Daisy había tardado meses, años, en olvidar el dolor que le habían producido las palabras de Robert y, en aquel momento, era como si su corazón se partiera de nuevo.

– ¿Quieres recordarme ese beso, Daisy?

– Yo… -murmuró ella. No podía. No quería. No debía. Pero las palabras no salían de su boca y él tomó su silencio por asentimiento.

Los labios del hombre se acercaron a los suyos y ella esperó, como había esperado años atrás, ansiosa. Robert se acercó un poco más, sin rozarla. Aquello era una tontería y Daisy rio, nerviosa.

– Calla. Esto es muy serio -dijo él, tomándola por la cintura-. No te puedes reír.

Pero, de repente, todos sus deseos de reír desaparecieron. Aquello era absurdo. ¿Qué estaba haciendo? ¿Besar a Robert Furneval?

– Robert, no… -pero su protesta llegó demasiado tarde. Robert acercó sus labios y los rozó suavemente una, dos, tres veces, recordando cómo se habían besado ocho años antes.

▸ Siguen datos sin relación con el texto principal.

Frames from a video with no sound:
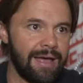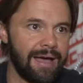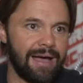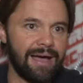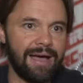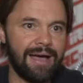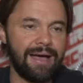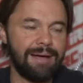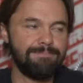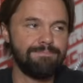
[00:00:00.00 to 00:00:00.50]

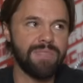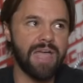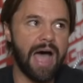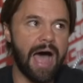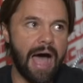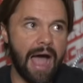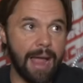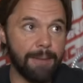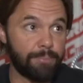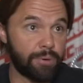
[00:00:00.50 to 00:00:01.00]

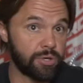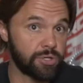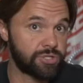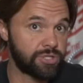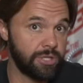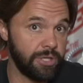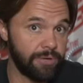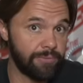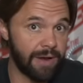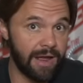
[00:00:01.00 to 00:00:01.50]
I
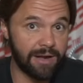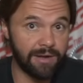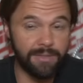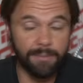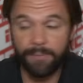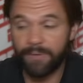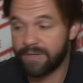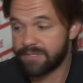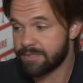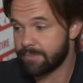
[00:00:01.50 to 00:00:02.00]
personally ride on the
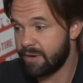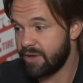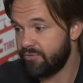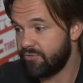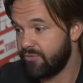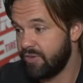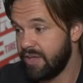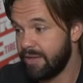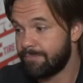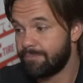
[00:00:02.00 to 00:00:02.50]
balls of my
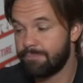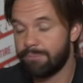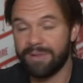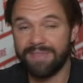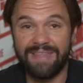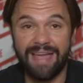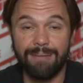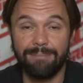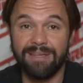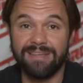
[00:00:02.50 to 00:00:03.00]
feet,
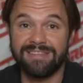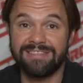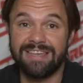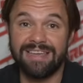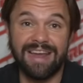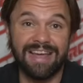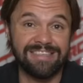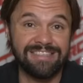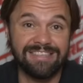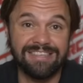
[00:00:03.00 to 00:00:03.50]
but that being
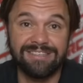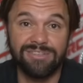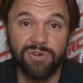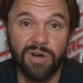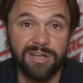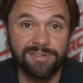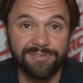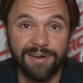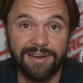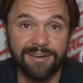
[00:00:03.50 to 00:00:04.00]
said, I see
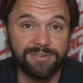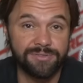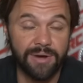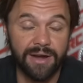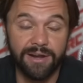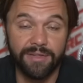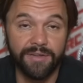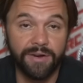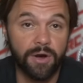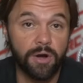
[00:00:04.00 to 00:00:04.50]
trials riders
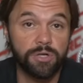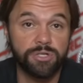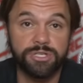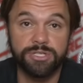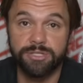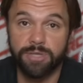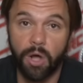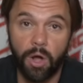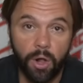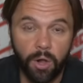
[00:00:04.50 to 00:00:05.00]
ride on their
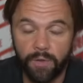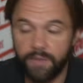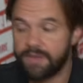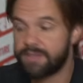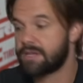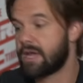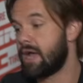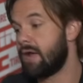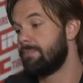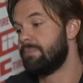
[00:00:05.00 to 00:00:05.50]
arches all the
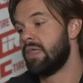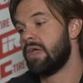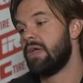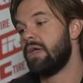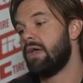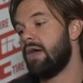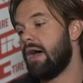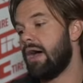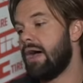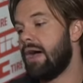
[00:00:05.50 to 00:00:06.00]
time.
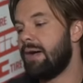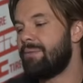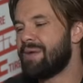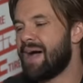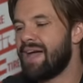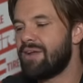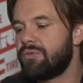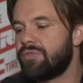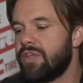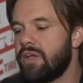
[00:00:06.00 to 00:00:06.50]

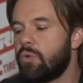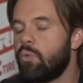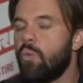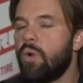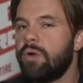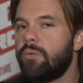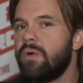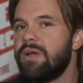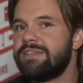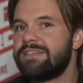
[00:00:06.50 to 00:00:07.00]
I don't think
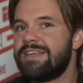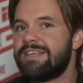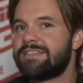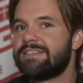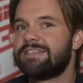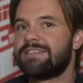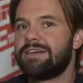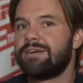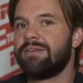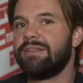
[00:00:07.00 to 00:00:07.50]
one way is
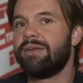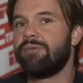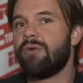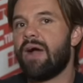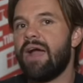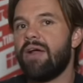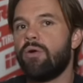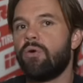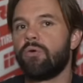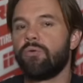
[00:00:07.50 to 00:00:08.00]
necessarily
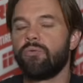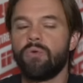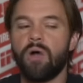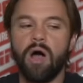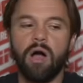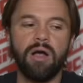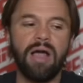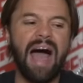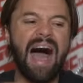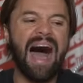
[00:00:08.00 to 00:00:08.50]
right or
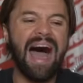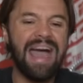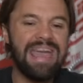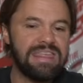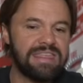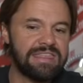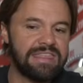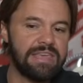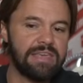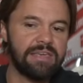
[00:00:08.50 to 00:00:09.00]
wrong. I
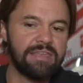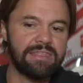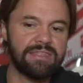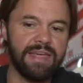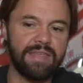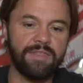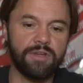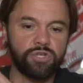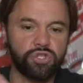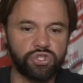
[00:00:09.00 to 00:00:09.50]
think
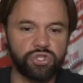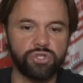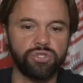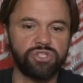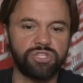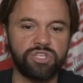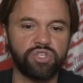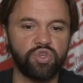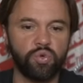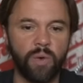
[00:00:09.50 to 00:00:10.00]
that there's certain
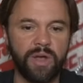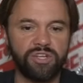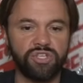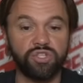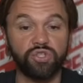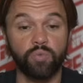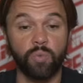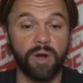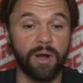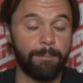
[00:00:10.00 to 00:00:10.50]

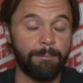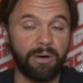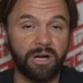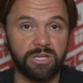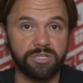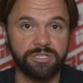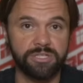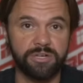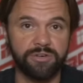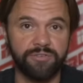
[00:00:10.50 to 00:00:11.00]
situations where
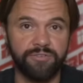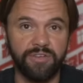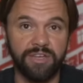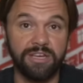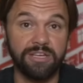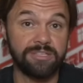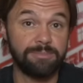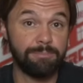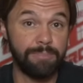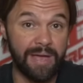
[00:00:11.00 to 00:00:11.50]
balls of your feet
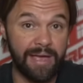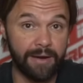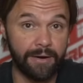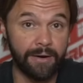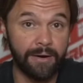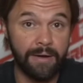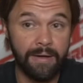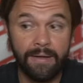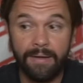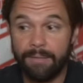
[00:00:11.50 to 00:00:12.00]
is
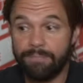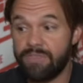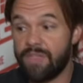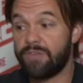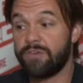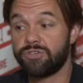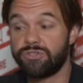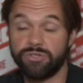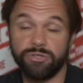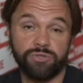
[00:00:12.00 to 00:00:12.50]
better,
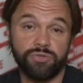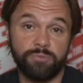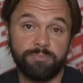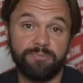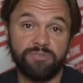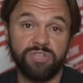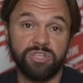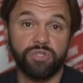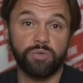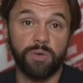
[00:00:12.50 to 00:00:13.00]
and there's certain
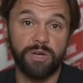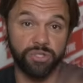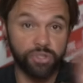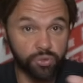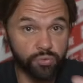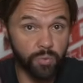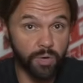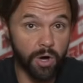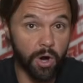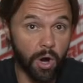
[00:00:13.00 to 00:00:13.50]

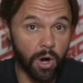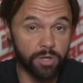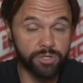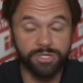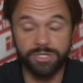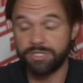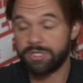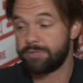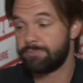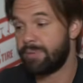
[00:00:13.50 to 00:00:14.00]
situations where
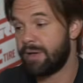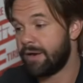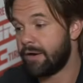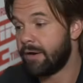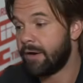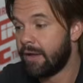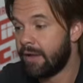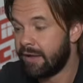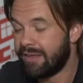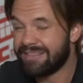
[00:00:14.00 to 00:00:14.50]
arches is
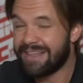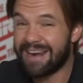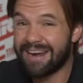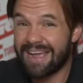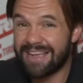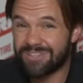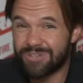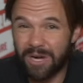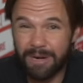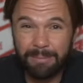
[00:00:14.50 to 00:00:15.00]
better. A lot of
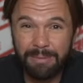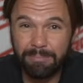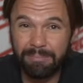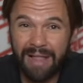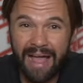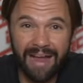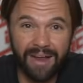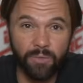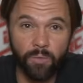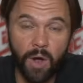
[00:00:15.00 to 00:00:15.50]
guys try to be
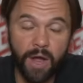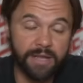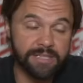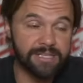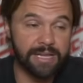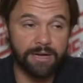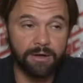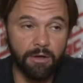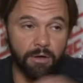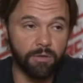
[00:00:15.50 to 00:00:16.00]
black and white.
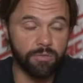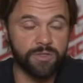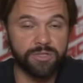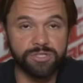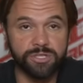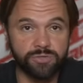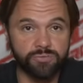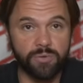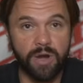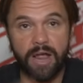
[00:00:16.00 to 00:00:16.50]
It's like, oh,
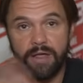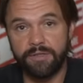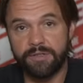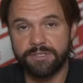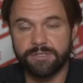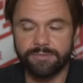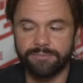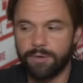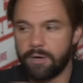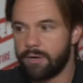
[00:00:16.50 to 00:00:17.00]
this is right,
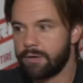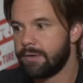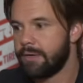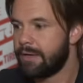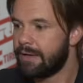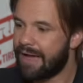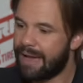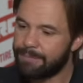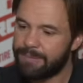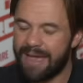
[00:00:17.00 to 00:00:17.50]
this is wrong.
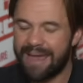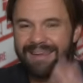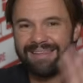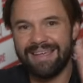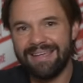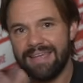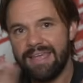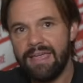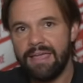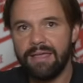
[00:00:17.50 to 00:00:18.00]
I'm kind of
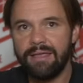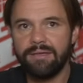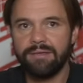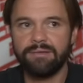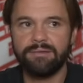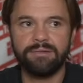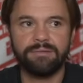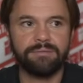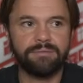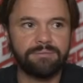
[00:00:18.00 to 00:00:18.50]
like,
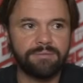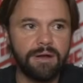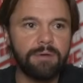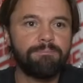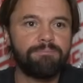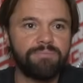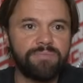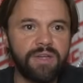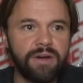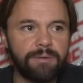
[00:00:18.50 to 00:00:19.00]

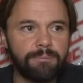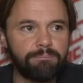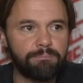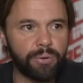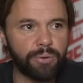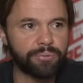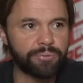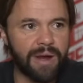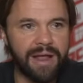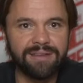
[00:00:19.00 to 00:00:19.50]
they're
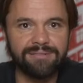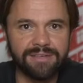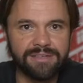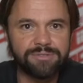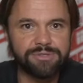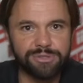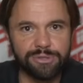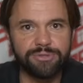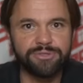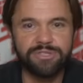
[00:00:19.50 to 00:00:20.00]
both right
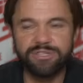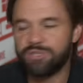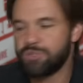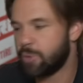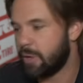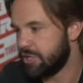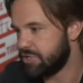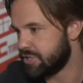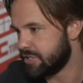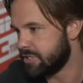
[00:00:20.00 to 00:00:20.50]
in certain
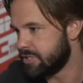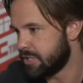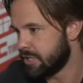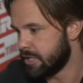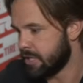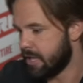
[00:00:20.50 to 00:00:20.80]
situations.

Después se apartó un poco, sonriendo.

– Ahora me acuerdo.

– Robert… -intentó decir ella, buscando la oportunidad de escapar antes de que fuera demasiado tarde. Ya no era una niña y, aún así, seguiría creyendo en sus palabras… Pero, en ese momento, Flossie, emocionado y lleno de barro, llegó corriendo y se tiró sobre ellos.

Después, mientras se limpiaban la ropa de barro y tomaban un té en casa de su madre, volvieron al mundo real. Un mundo en el que solo eran amigos. Los mejores amigos.